# [How to complete this task]
Begin at the line that holds "[00:00:11.00 to 00:00:12.00]" and copy each line exactly until the data below ends, including that last line but no pictures.

# [Input for this task]
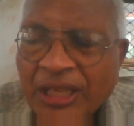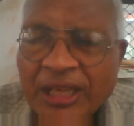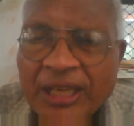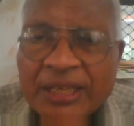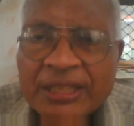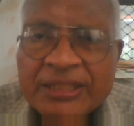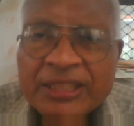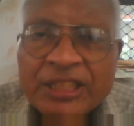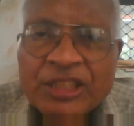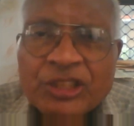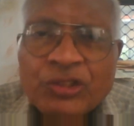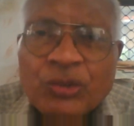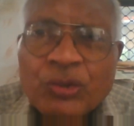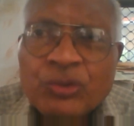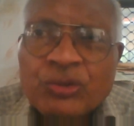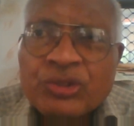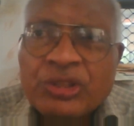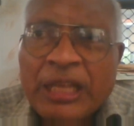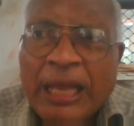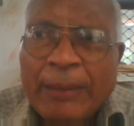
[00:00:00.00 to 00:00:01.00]
There is no
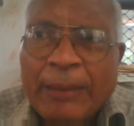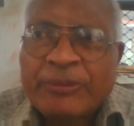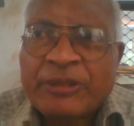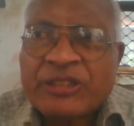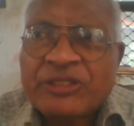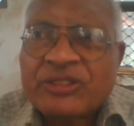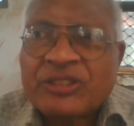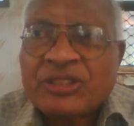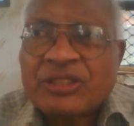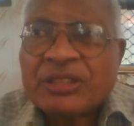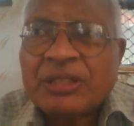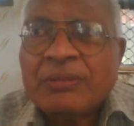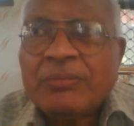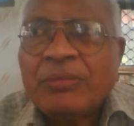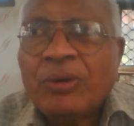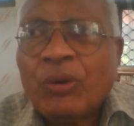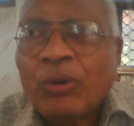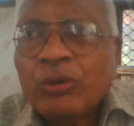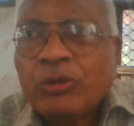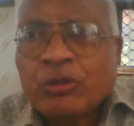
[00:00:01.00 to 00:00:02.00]
separate system
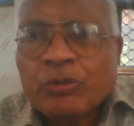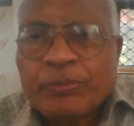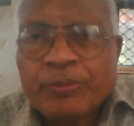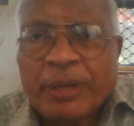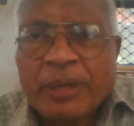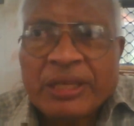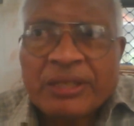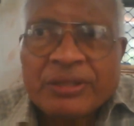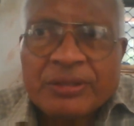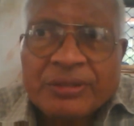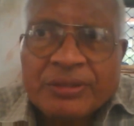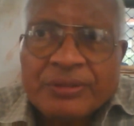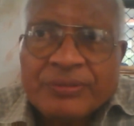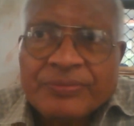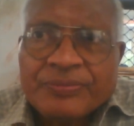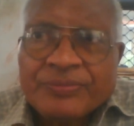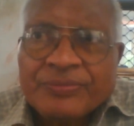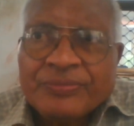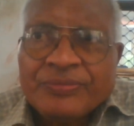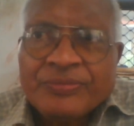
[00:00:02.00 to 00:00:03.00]
whole to part.
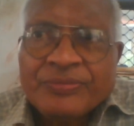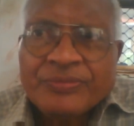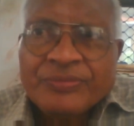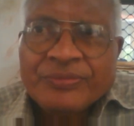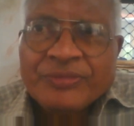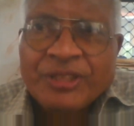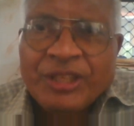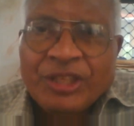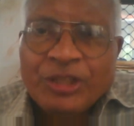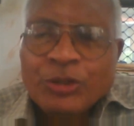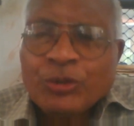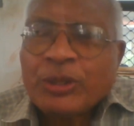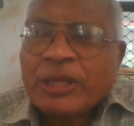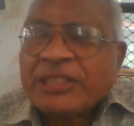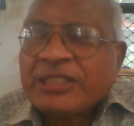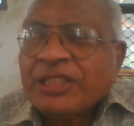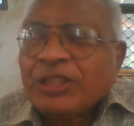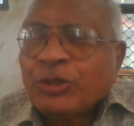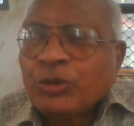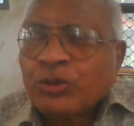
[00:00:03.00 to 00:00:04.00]
You can
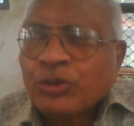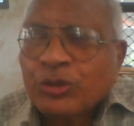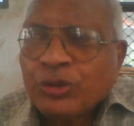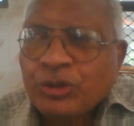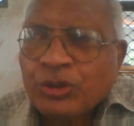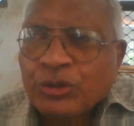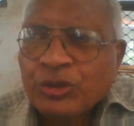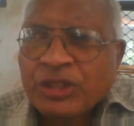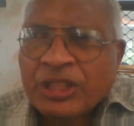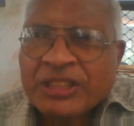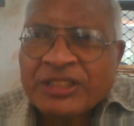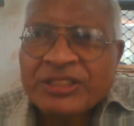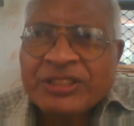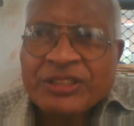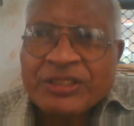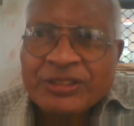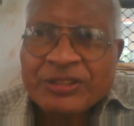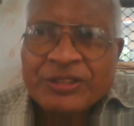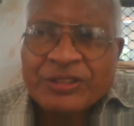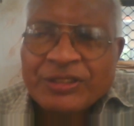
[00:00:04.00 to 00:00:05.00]
say you just
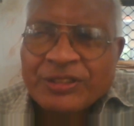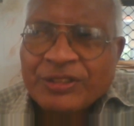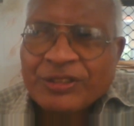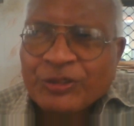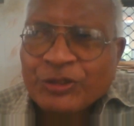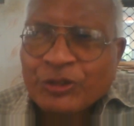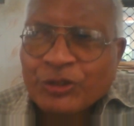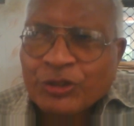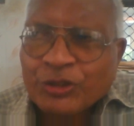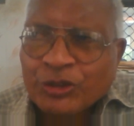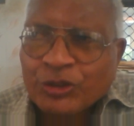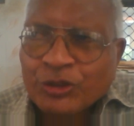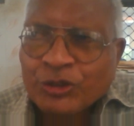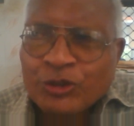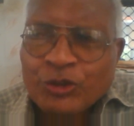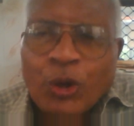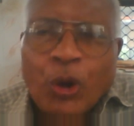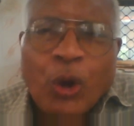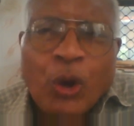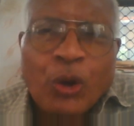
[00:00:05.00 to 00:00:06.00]
you
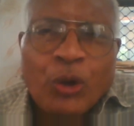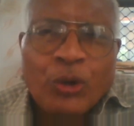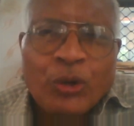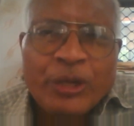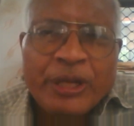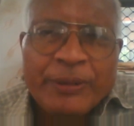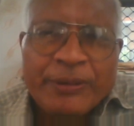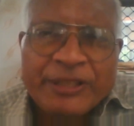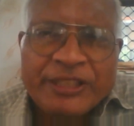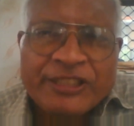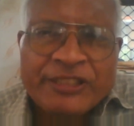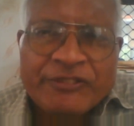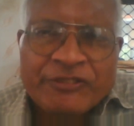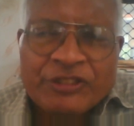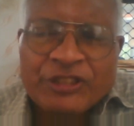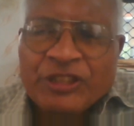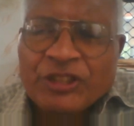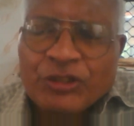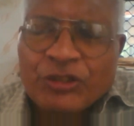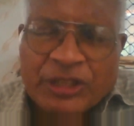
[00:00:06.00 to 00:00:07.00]
saw,
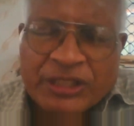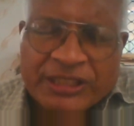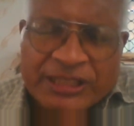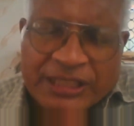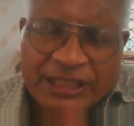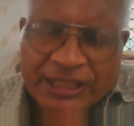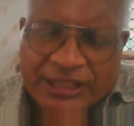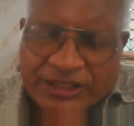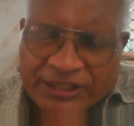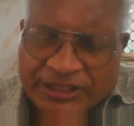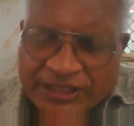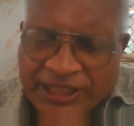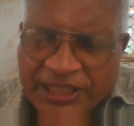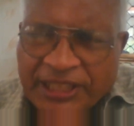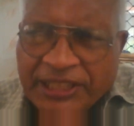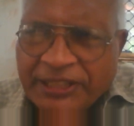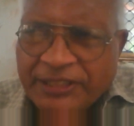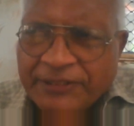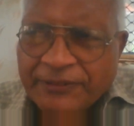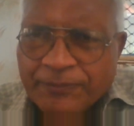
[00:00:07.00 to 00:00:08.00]
you can say
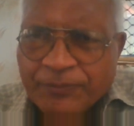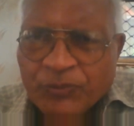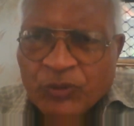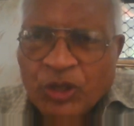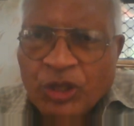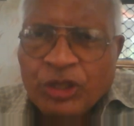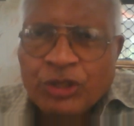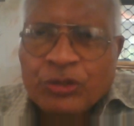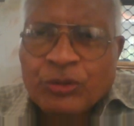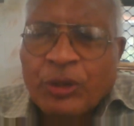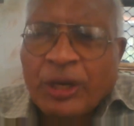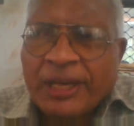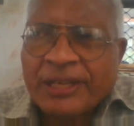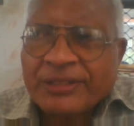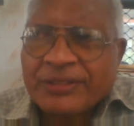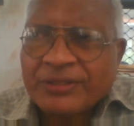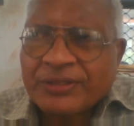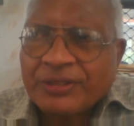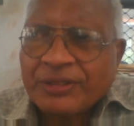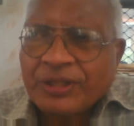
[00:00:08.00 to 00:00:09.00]
seed into
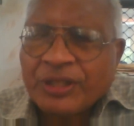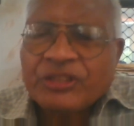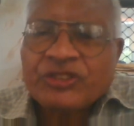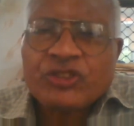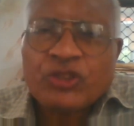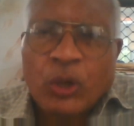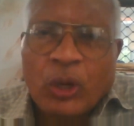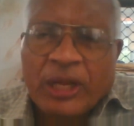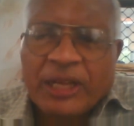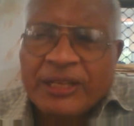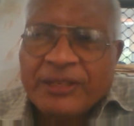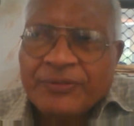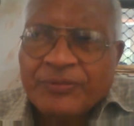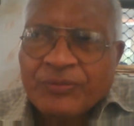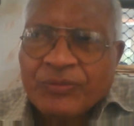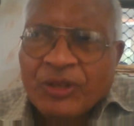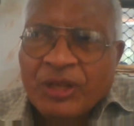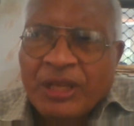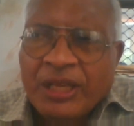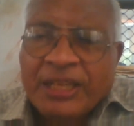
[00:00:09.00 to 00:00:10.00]
earth and soil.
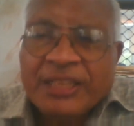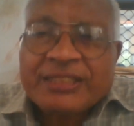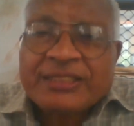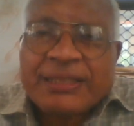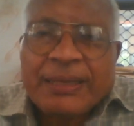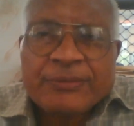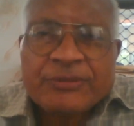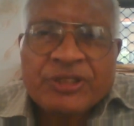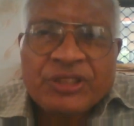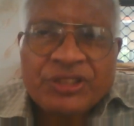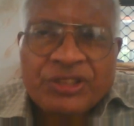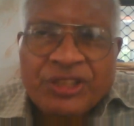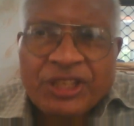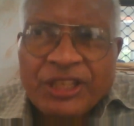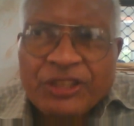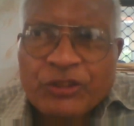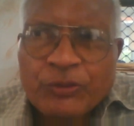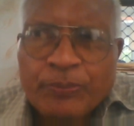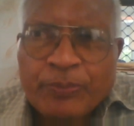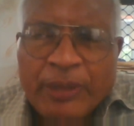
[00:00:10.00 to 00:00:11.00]
This comes as
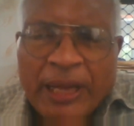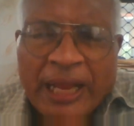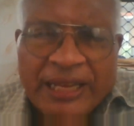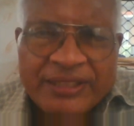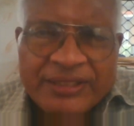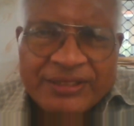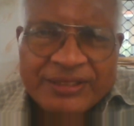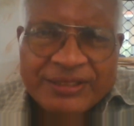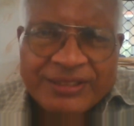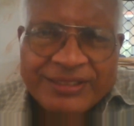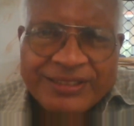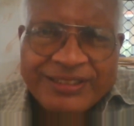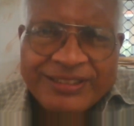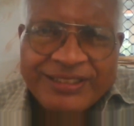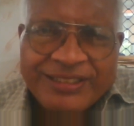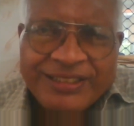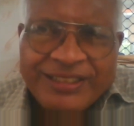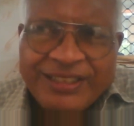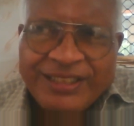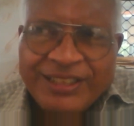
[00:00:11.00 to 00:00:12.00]
trees, a plant.
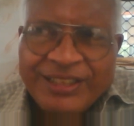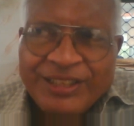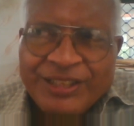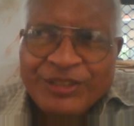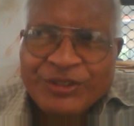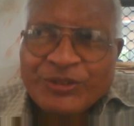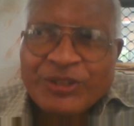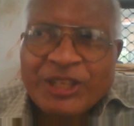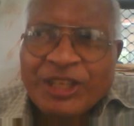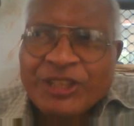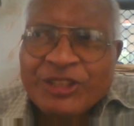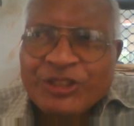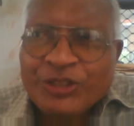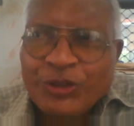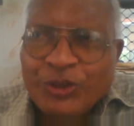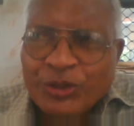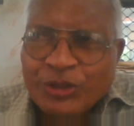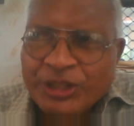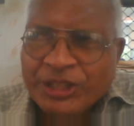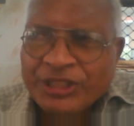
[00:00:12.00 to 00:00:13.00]
You cannot say,
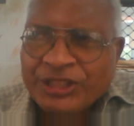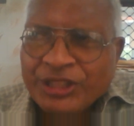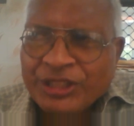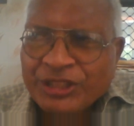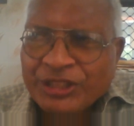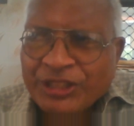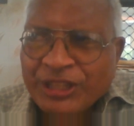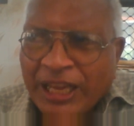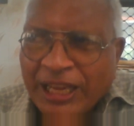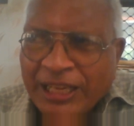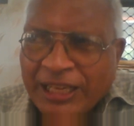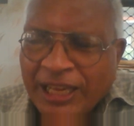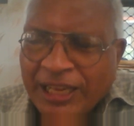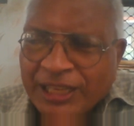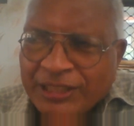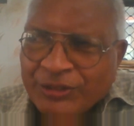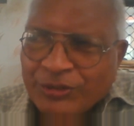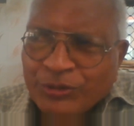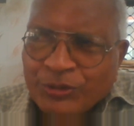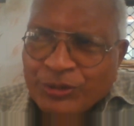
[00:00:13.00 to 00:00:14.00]
oh, this is
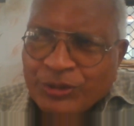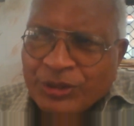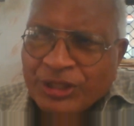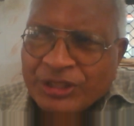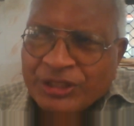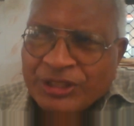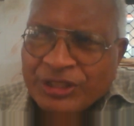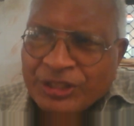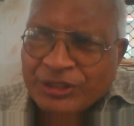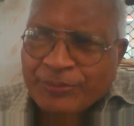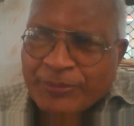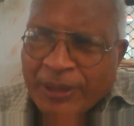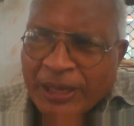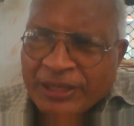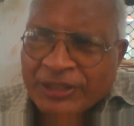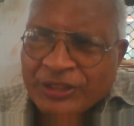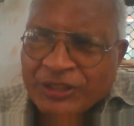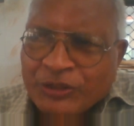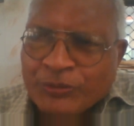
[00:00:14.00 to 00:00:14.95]
I do this part.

# [Result of this exercise]
[00:00:11.00 to 00:00:12.00]
trees, a plant.
[00:00:12.00 to 00:00:13.00]
You cannot say,
[00:00:13.00 to 00:00:14.00]
oh, this is
[00:00:14.00 to 00:00:14.95]
I do this part.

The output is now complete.